Hazem Saghieh

Beyond the Breakdown of the ‘Mar Mikhael Understanding’

We do not need to be too patriotic, or well-intentioned, to realize that all the Lebanese have something to gain whenever two sectarian communities come closer to each other. However, that is not what happened when Hezbollah and the Free Patriotic Movement (FPM) signed the Mar Mikhael Understanding in 2006.

It "united" two sides against a third, the Sunnis, and then granted one of these sides - in the name of an "alliance of minorities" - "national" cover for its invasion and its "liberation" of Syria from its people. On top of that, the "understanding" they reached was to exclude the elements without which a state and nation cannot emerge.

The understanding essentially sanctified the continued armament of a certain militia, its construction of a state stronger than the state, and its development of a society that parallels society, as well as sanctioning the consolidation of influence that is wielded by local actors but infiltrates the state and the society to achieve foreign expansionist ends. This instigates and ends external battles at whim, undermines Lebanon's relationships with its neighbors, and roots out every initiative for reform - in all of this, it could count on a bulwark afforded to it by the presidency and its Christian base, which was traditionally seen as the state’s base.

Meanwhile, the "understanding" put a dagger in the heart of the broad front that emerged in 2005, following the assassination of Rafik Hariri, and led to the expulsion of Bashar al-Assad's army from Lebanon.

Throughout this period, Michel Aoun and Gebran Bassil used to show a kind of juvenile assuredness in the face of every crisis that beset the relationship. They not only trusted Hezbollah to commit to its "guarantees" but were also confident that it prioritized the FPM over its sectarian partner, the Amal Movement, assuming that the "cover" provided by Christians was more important to Hezbollah than the "cover" of intra-Shiite unity.

All of that is crumbling today. Hezbollah, which has gone the distance in its war, is not concerned with any "cover" at this point. In turn, the FPM has lost the presidency and its capacity to "cover", to say nothing about the fact that this task now leaves the "coverer" far too exposed within its sectarian community to allow it to provide cover. As for the prospect of conjuring up something like "ISIS" that attacks us from the east and demands Christian-Shiite cooperation against it, it has become less likely and less capable of insulting our intelligence.

If it's true that reaching a ceasefire in Gaza could calm the Lebanese-Israeli front, making the finalization of this divorce between the two parties to the "understanding" less pressing. It is also true that Yoav Gallant does not seem to be in the loop, as he has warned that calm in Gaza would not mean an end attacks on Lebanon.
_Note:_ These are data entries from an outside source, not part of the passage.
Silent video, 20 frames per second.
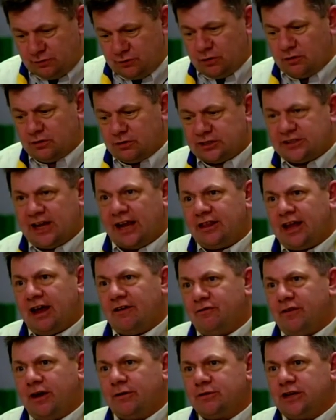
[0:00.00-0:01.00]
you've set that
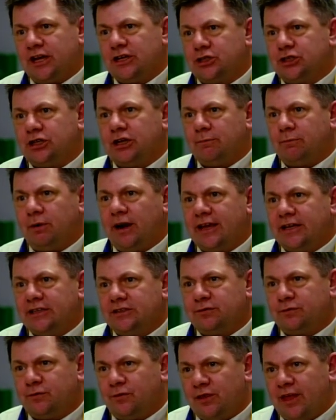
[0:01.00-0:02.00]
foundation in place
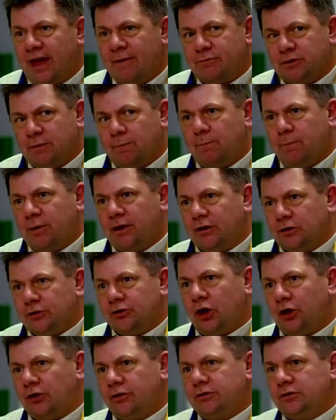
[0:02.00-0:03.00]
for them to build
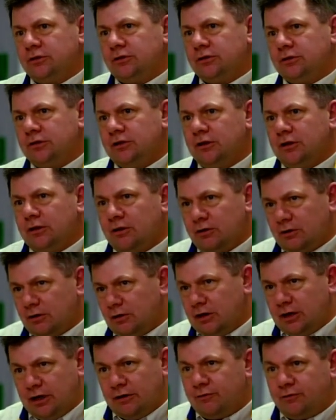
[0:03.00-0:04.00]
on
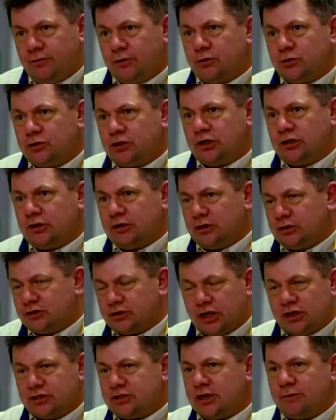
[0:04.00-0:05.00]
in future as,
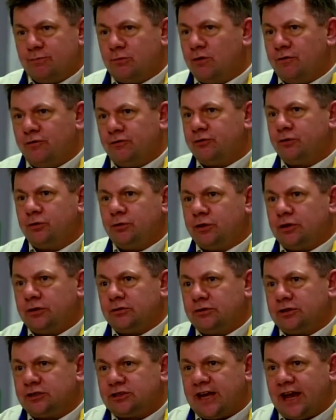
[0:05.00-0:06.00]
as they move through the,
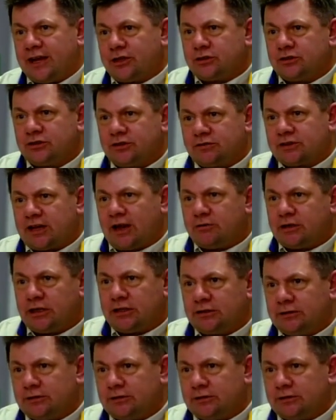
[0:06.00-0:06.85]
the sections of scouting.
In any case, the Lebanese may be on the eve of a split; the announcement may be delayed, but it has all practically already come to pass. With such a development, the party will become more Shiite (if that is even possible), while the FPM will become more Christian, as both sides would have shed their last, albeit formal, commitments towards their nominal ally. However, this split will be a reiteration of the tens of precedents of attempts to circumvent foreign policy differences through deceit becoming untenable in the face of reality.

In the Nasserite and Palestinian eras, the Christian-Sunni relationship imploded several times, and in the Iranian era, both Sunni-Shiite and Christian-Shiite relationships have imploded. Every time this mendacity goes too far, it blows back in the faces of the communities and the country, aggravating acrimony and making clashes more violent, and it is always coupled with the collapse of the entire political and constitutional order.

The reason for this is not that one side is patriotic while the other is treacherous or a foreign puppet, as the Axis of Resistance, which claims a monopoly on meaning and interpretation might suggest. Indeed, Lebanon is made up of different communities, each with its own subculture and specific historical formation that is distinct from the subcultures and historical formations of the other communities.

Lebanon’s diverse makeup hinders the emergence of a shared conception of notions like nationalism, enmity, and destiny, and others that societies build their view of themselves and the world upon. While relentless ideologization poses the greatest threat to these communities’ ability to coexist, de-ideologization to the greatest extent possible is doubtlessly a key requisite for ensuring successful coexistence.

In the final analysis, it would be extremely regrettable, and dangerous, to apply the standards of "nations" and "nationalism," which presupposes broad consensus where none actually exists, to communities that are content with their views of themselves and the world. That is why an increasing number of Lebanese citizens are convinced that Lebanon’s neutrality is a minimal and necessary, albeit insufficient, condition for avoiding strife among the country’s "brothers" and their "venerable sects."

As for the Aounists, sooner or later, they will inevitably be asked to engage in self-criticism and examine the significant role they have played in leading us to where we now find ourselves, but that is another matter.